Avec deux incidents nucléaires et un redémarrage précipité en moins d’une semaine, les problèmes des centrales nucléaires en Belgique ne font que s’aggraver. Pendant ce temps, Electrabel manque cruellement de transparence, le gouvernement se tait dans toutes les langues et l’AFCN se dérobe à ses obligations. Y a-t-il encore vraiment un contrôle nucléaire dans notre pays ?

Dans la nuit de mercredi à jeudi passés, Doel 1 est tombé à l’arrêt suite à un problème dans la partie nucléaire du réacteur – un « problème électronique » du circuit de refroidissement, nous disait-on.

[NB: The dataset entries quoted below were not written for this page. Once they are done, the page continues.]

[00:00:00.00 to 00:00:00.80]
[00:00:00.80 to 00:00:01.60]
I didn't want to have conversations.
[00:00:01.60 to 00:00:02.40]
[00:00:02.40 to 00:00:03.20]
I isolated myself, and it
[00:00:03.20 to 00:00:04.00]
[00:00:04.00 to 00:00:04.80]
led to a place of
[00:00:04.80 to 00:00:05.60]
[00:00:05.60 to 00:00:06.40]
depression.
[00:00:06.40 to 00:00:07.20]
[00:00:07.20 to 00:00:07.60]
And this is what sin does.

Un redémarrage hâtif a été effectué mais la nuit dernière, ce système crucial a de nouveau bafouillé et le réacteur a été remis à l’arrêt pour de plus amples réparations.

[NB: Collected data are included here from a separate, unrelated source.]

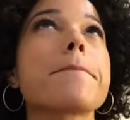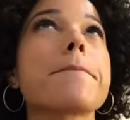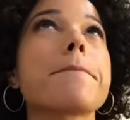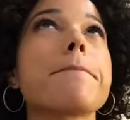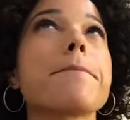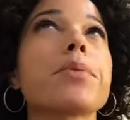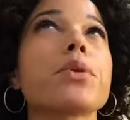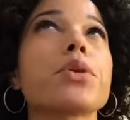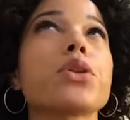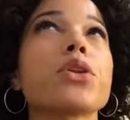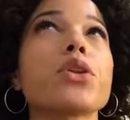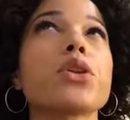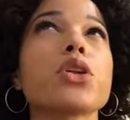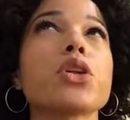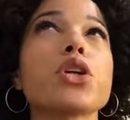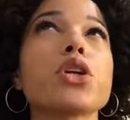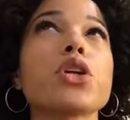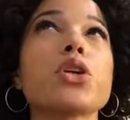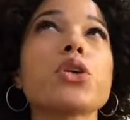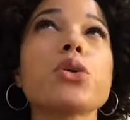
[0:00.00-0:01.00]

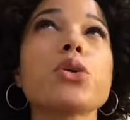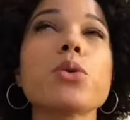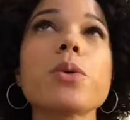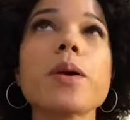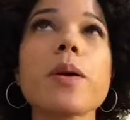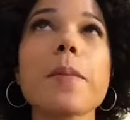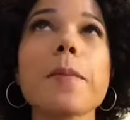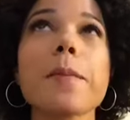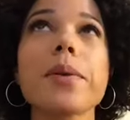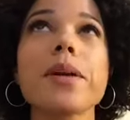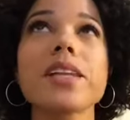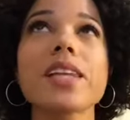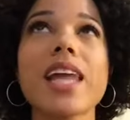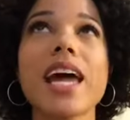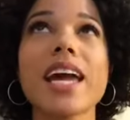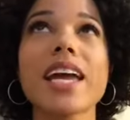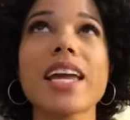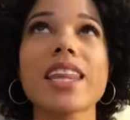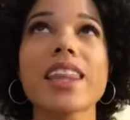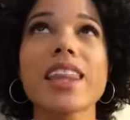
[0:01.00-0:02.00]
blue, but
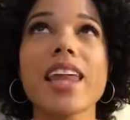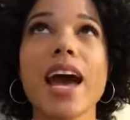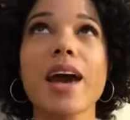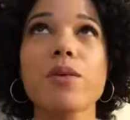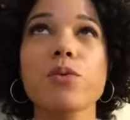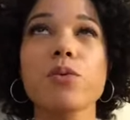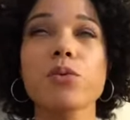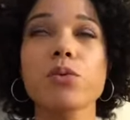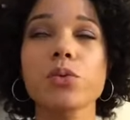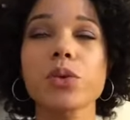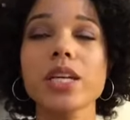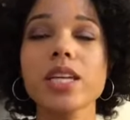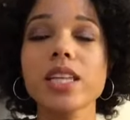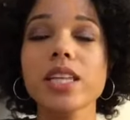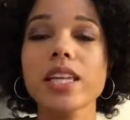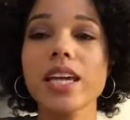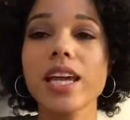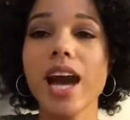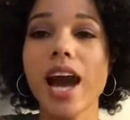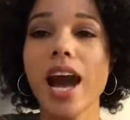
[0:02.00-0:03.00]
like that
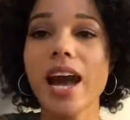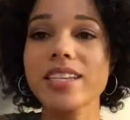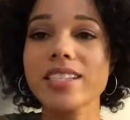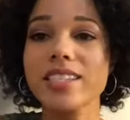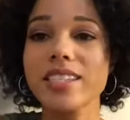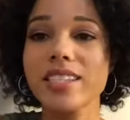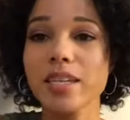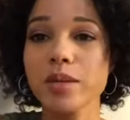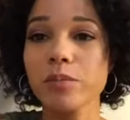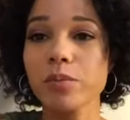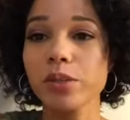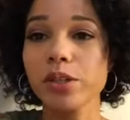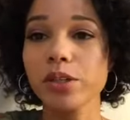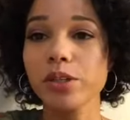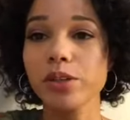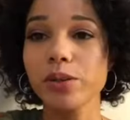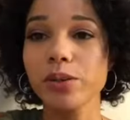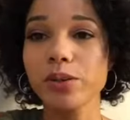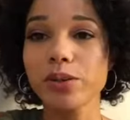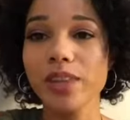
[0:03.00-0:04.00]
really icy
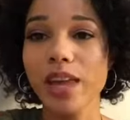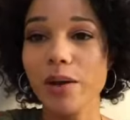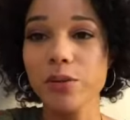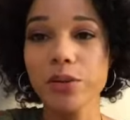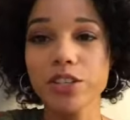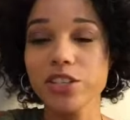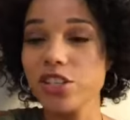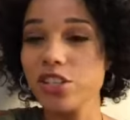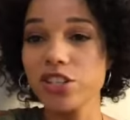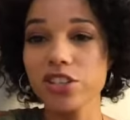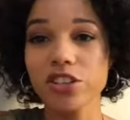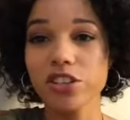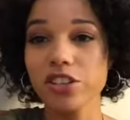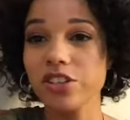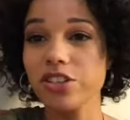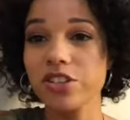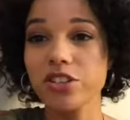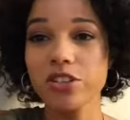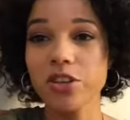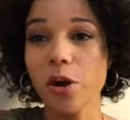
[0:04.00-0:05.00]
blue that would just look
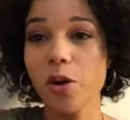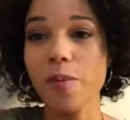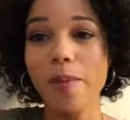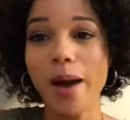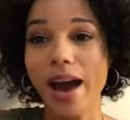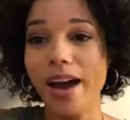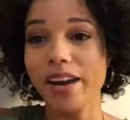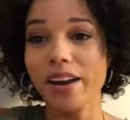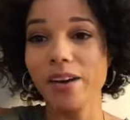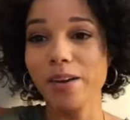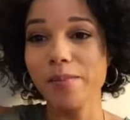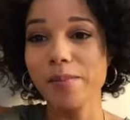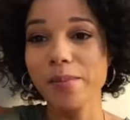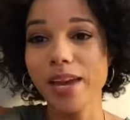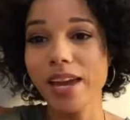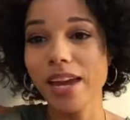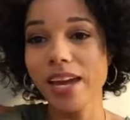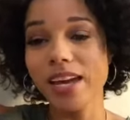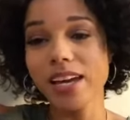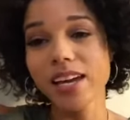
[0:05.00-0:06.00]
so bad on
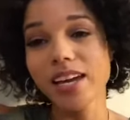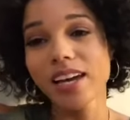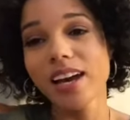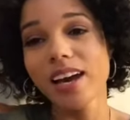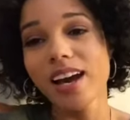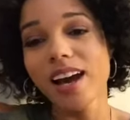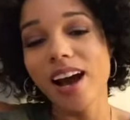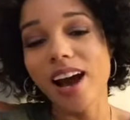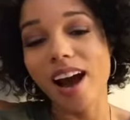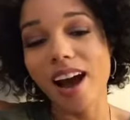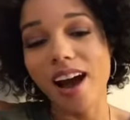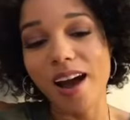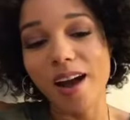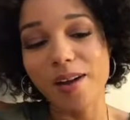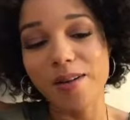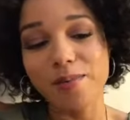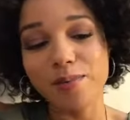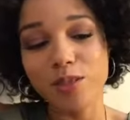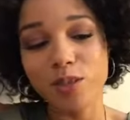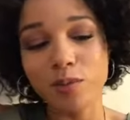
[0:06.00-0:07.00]
me.
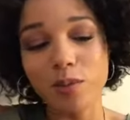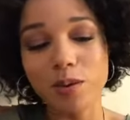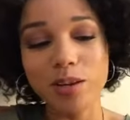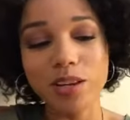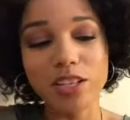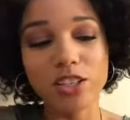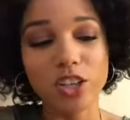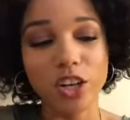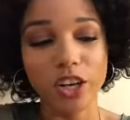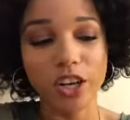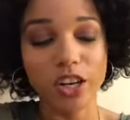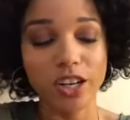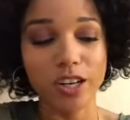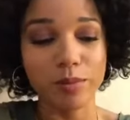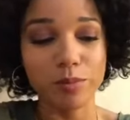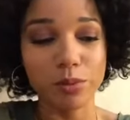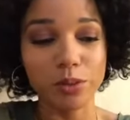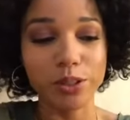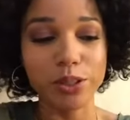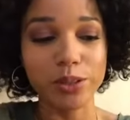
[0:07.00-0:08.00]
So maybe a darker
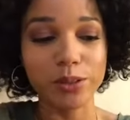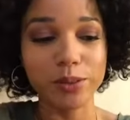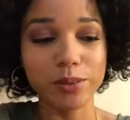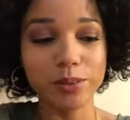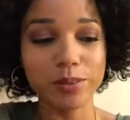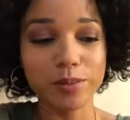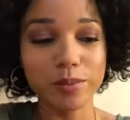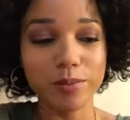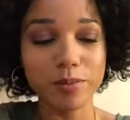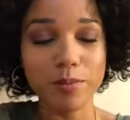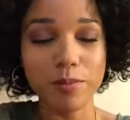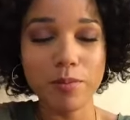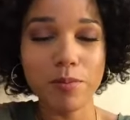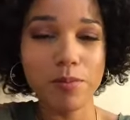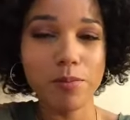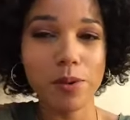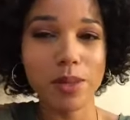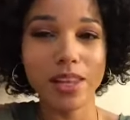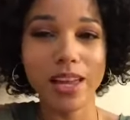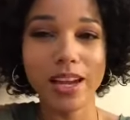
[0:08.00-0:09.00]
blue,
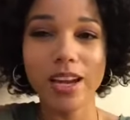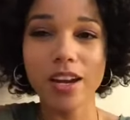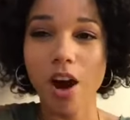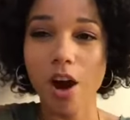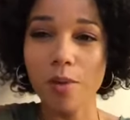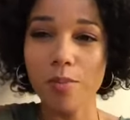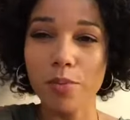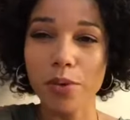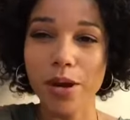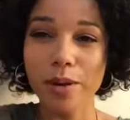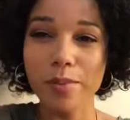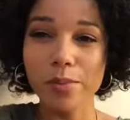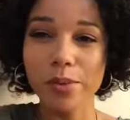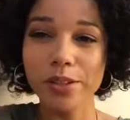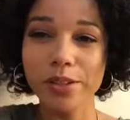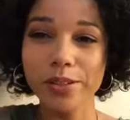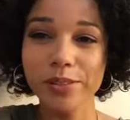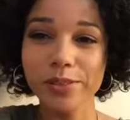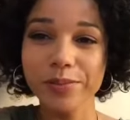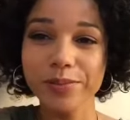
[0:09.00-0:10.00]
but like an ombre
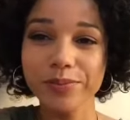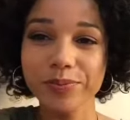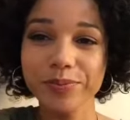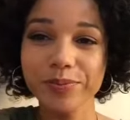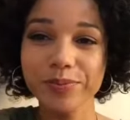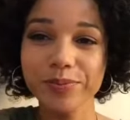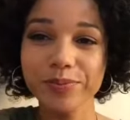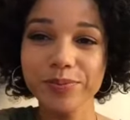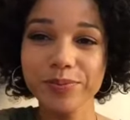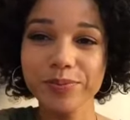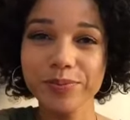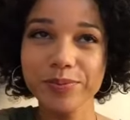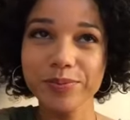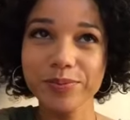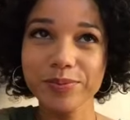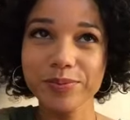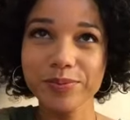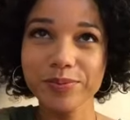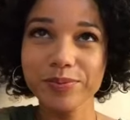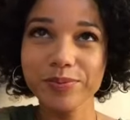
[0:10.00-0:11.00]
blue.
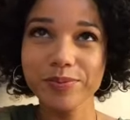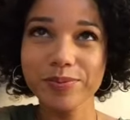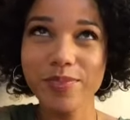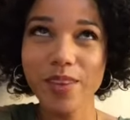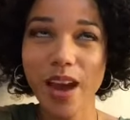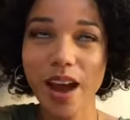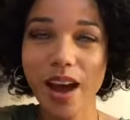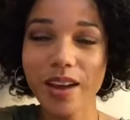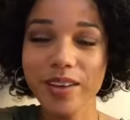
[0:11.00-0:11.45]
Yeah.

L'AFCN : Ne rien entendre, ne rien voir et surtout se taire

L’exploitant des centrales nucléaires, Electrabel, est à chaque fois prompt pour insister sur le fait que les procédures ont été parfaitement suivies et qu’il n’y a aucun danger pour qui ou quoi que ce soit, mais pour d’autres informations, la population tâtonne de plus en plus dans l’obscurité. L’AFCN a, elle, rapidement fait savoir qu’il y avait aussi, en outre, un problème à la pompe du circuit de refroidissement, mais a tout aussi vite donné son feu vert à un redémarrage. Trop vite, comme on l’a découvert la nuit passée…

Des exploitants nucléaires, nous pouvons nous attendre qu’ils veuillent minimiser l’incroyable série d’incidents et surtout qu’ils veulent continuer à produire tant que possible. Et dans ce dossier, ce gouvernement a depuis longtemps placé ses intérêts au-dessus de la sécurité de la population. Mais le grand absent, c'est l’AFCN, qui est quand même responsable de notre sécurité nucléaire. Au plus les choses s’aggravent, au plus cette agence agit comme les fameux trois petits singes : Ne rien entendre, ne rien voir et surtout se taire.